The parade had a martial band, the survivors of Zion's Camp and representatives of all the LDS auxiliaries. Members of the Mormon Battalion marched in their original uniforms, described as tattered.

One interesting parade entry was a group of wagons carrying representatives of all of the countries where the LDS Church had obtained converts. Each was dressed in his or her native costume. Another decorated wagon featured a tableau of women, in special robes and with pertinent props, representing religion, geography, science, art and history. This was as elaborate for its time as the most intricate float is today.

Another wagon contained honey and bees, and one sponsored by Deseret Telegraph boasted miniature poles and two telephones. Even four original Pony Express riders participated, carrying a banner that read "1860-1861, from Missouri to San Francisco in just 7 days and 7 hours."

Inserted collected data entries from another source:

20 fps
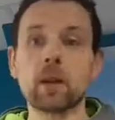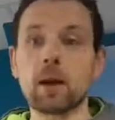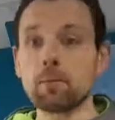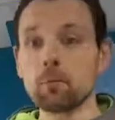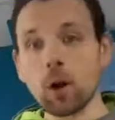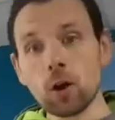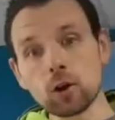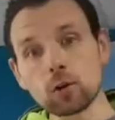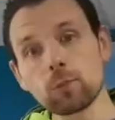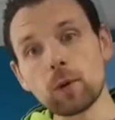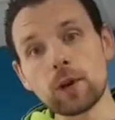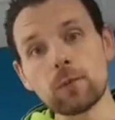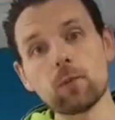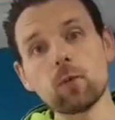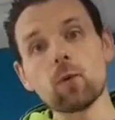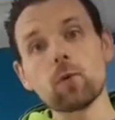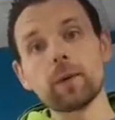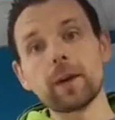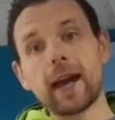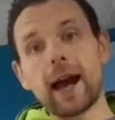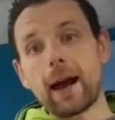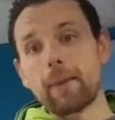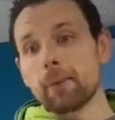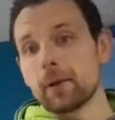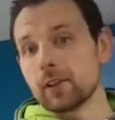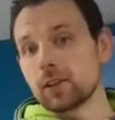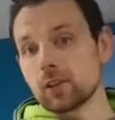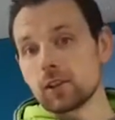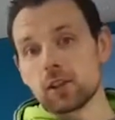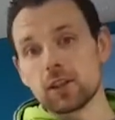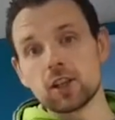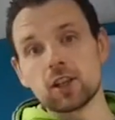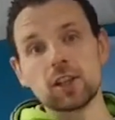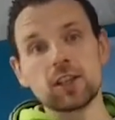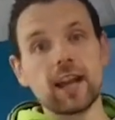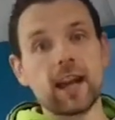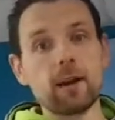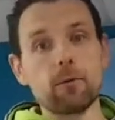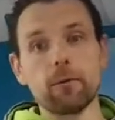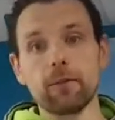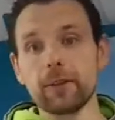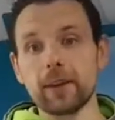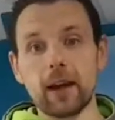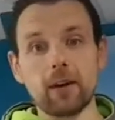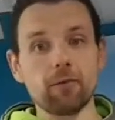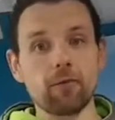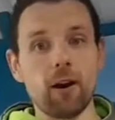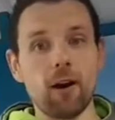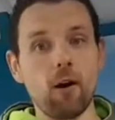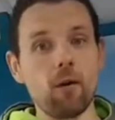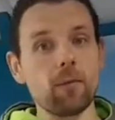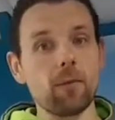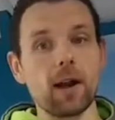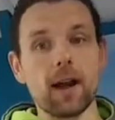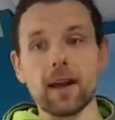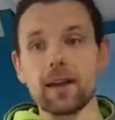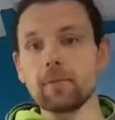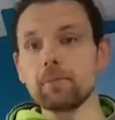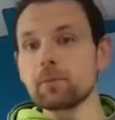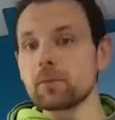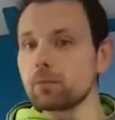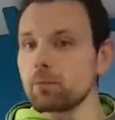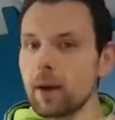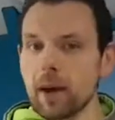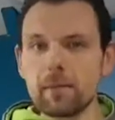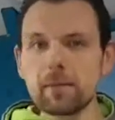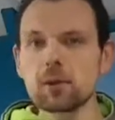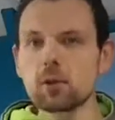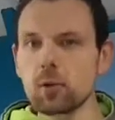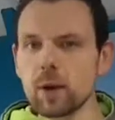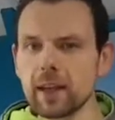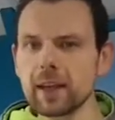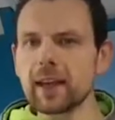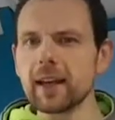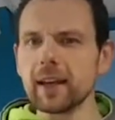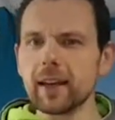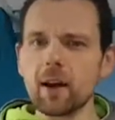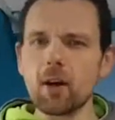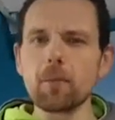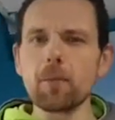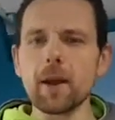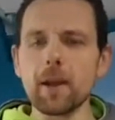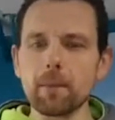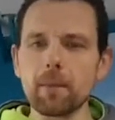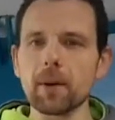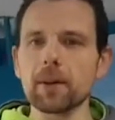and most people will be happy just to stay within that realm and maybe tweak it a little bit,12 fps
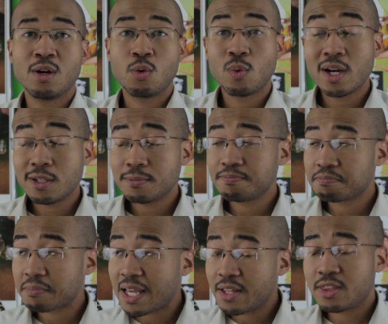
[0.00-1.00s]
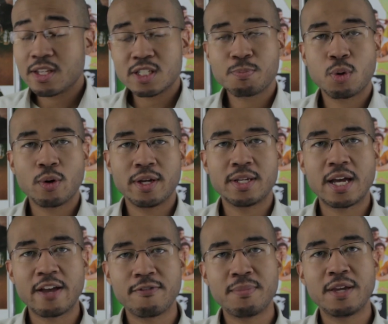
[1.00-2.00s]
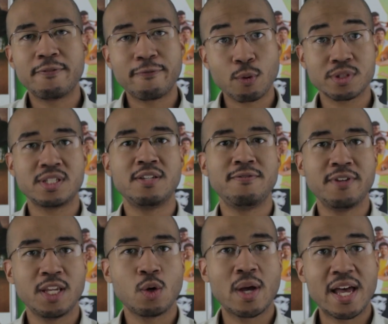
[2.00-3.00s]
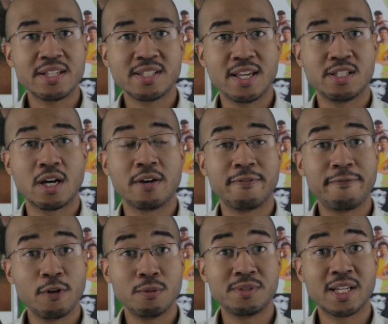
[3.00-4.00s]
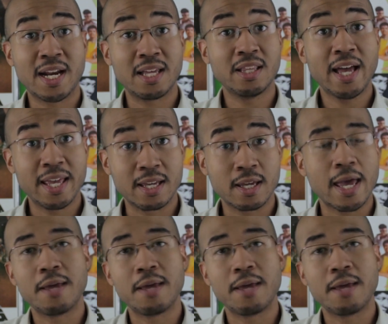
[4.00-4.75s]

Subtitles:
Well, at this point, I've made 14 video essays on films that I like,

When Utah became a state, an inaugural parade was held Jan. 4, 1896. Few details are now available _ but we know that by then the word "parade" was in use instead of "procession."

The first "Grand National Celebration of the State of Utah" was held July 2, 3 and 4, 1896. A parade was held each of the days. There was a floral parade and a parade called "The Grand Triumphant Parade of Floats." Floats included one labeled "Utah 1847 and Utah 1896," to illustrate the progress that had been made and how the new state was a very modern place, not the isolated desert of 50 years previous. There were also patriotic floats, such as Washington crossing the Delaware and the signing of the Declaration of Independence. Utah's state flower, the sego lily, was featured on one float.

Utah's parades continue to chart the progress of the 20th century. Automobiles replaced wagons, and politicians as often as not replaced church authorities. Horses play a less prominent part in most parades, and drill teams and high school bands have succeeded the brass bands made up of adults. In the decades before World War I, beauty queens became a prominent part of some parades.

Over decades, the parade evolved into what it is today. But no matter how parades have changed, they've never lost their popularity _ because Utahns really do love a parade.